Do not add complexity before the data warrants it. A campaign needs 30 to 50 conversions per month to optimize bidding effectively. Adding a new campaign before it can accumulate that volume creates a structural fragmentation problem where no individual campaign has enough data to perform well.

FAQ

How many Google Shopping campaigns should an e-commerce store run?

A store with fewer than 100 products can start with one Shopping campaign with product groups segmented by category. Stores with 100 to 500 products benefit from separate campaigns per major category or a tiered priority structure. Stores with 500 or more products typically run multiple campaigns by category, margin tier, and performance level plus a Performance Max campaign for catalog discovery. The right number is whatever gives you budget control and performance visibility without fragmenting conversion data below 30 per campaign per month.

Should I separate branded and non-branded terms into different campaigns?

Yes, always. Branded searches convert at much higher rates and lower CPCs than non-branded searches. Running them in the same campaign blurs performance data and makes ROAS targets difficult to set correctly. A single campaign mixing branded terms (50 percent ROAS impact, high conversion rate) with generic terms (lower conversion rate) appears to perform better than it does on generic terms alone. Separate branded campaigns also let you set lower bids for brand searches, where quality and intent mean you can often afford lower bids and still rank in position 1.

What is the campaign priority setting in Google Shopping and how does it affect structure?

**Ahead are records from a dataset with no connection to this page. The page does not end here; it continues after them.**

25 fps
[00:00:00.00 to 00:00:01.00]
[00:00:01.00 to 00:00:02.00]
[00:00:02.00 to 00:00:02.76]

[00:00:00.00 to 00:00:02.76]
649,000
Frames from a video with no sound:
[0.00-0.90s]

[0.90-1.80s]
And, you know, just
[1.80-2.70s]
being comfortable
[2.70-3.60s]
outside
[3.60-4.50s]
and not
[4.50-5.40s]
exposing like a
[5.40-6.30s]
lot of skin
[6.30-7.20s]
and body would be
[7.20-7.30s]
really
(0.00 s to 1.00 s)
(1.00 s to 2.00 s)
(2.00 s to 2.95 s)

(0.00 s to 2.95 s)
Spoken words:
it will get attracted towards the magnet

Campaign priority (High, Medium, Low) tells Google which campaign to prefer when multiple campaigns are eligible to serve the same product for the same query. High-priority campaigns are served first, regardless of bid. This enables the tiered priority structure where you route different query types to campaigns with appropriate bids by using negative keywords to filter out high-value queries from low-priority campaigns and direct them to high-priority campaigns with higher bids.

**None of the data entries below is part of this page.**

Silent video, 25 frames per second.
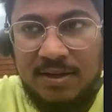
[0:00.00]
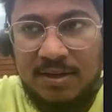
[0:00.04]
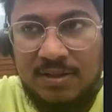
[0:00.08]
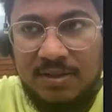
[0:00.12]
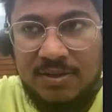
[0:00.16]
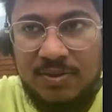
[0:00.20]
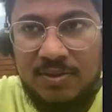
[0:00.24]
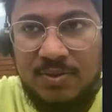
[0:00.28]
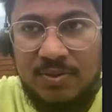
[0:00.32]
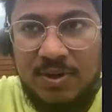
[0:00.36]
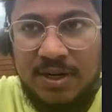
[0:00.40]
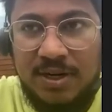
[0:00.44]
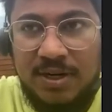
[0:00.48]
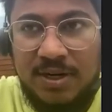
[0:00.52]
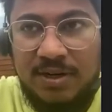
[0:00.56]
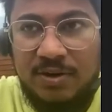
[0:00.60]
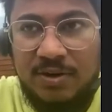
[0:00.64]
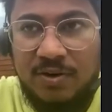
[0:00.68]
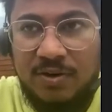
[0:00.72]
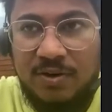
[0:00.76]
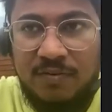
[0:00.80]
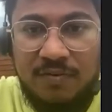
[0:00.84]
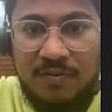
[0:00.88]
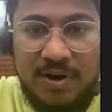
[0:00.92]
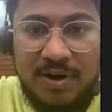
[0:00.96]
So I did
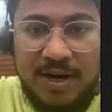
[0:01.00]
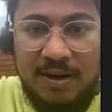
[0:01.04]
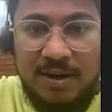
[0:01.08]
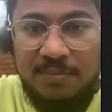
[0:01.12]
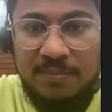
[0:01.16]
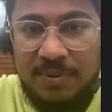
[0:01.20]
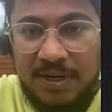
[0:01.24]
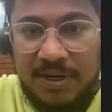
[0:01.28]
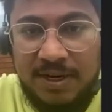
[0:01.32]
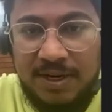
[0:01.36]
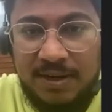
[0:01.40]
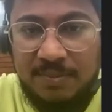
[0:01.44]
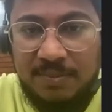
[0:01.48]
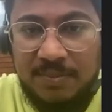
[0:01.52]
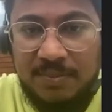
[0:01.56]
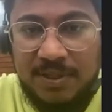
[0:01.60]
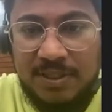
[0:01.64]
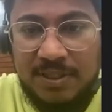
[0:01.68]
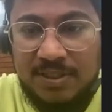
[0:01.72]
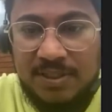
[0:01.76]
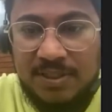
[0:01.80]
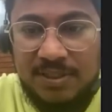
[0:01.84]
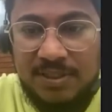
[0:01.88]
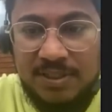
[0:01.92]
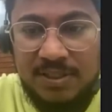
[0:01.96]
not find pretty
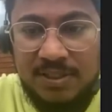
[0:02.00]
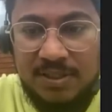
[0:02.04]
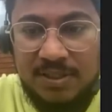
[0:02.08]
much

How do I structure campaigns when using both Performance Max and Standard Shopping?

Identify your top 20 to 50 revenue-generating products and create a Standard Shopping campaign for these with manual bid control. Exclude these products from your Performance Max campaign using product ID exclusions. Let Performance Max cover the remainder of your catalog. This gives your most valuable products the manual control they need while using Performance Max’s broad reach for catalog discovery and long-tail volume across the rest of the catalog.

How often should I review and adjust my e-commerce PPC campaign structure?

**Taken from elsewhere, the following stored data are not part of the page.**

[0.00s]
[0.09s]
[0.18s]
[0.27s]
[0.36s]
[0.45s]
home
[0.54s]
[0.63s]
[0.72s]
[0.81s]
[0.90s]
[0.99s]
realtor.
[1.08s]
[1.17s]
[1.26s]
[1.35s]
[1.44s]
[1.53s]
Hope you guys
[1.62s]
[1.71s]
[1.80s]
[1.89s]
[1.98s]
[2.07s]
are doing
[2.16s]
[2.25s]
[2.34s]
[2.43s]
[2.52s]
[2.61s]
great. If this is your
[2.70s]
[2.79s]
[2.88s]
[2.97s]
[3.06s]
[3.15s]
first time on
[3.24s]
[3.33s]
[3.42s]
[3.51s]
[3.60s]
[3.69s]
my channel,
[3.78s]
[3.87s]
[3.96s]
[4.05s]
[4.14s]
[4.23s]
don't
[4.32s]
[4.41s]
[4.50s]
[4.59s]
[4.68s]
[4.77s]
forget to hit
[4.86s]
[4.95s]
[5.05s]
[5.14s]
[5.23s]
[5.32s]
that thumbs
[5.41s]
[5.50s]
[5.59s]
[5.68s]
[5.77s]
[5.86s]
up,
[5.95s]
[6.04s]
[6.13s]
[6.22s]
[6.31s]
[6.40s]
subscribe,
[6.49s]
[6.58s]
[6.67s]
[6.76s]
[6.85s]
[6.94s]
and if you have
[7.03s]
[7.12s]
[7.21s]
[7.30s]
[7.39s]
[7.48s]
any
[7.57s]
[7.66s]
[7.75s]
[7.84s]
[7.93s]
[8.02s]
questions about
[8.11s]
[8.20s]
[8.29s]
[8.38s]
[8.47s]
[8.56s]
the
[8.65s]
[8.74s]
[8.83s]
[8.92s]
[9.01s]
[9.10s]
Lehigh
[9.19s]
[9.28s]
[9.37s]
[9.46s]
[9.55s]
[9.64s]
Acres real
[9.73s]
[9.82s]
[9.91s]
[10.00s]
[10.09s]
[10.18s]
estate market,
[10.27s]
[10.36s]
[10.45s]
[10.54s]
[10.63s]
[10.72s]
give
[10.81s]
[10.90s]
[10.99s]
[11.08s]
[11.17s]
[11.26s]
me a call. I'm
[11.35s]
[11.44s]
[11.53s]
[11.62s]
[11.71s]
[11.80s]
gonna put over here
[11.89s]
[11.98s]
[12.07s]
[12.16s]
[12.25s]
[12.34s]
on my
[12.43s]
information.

Review campaign structure quarterly. Look for campaigns that have grown to the point where subcategory splitting would improve budget control. Look for campaigns with insufficient conversion data that should be consolidated with related campaigns. Review ad group structures monthly to identify ad groups targeting too many loosely related keywords. Bidding optimization (adjusting Target ROAS, bid modifiers) happens weekly. Structural changes happen quarterly to avoid constant restructuring that resets learning periods.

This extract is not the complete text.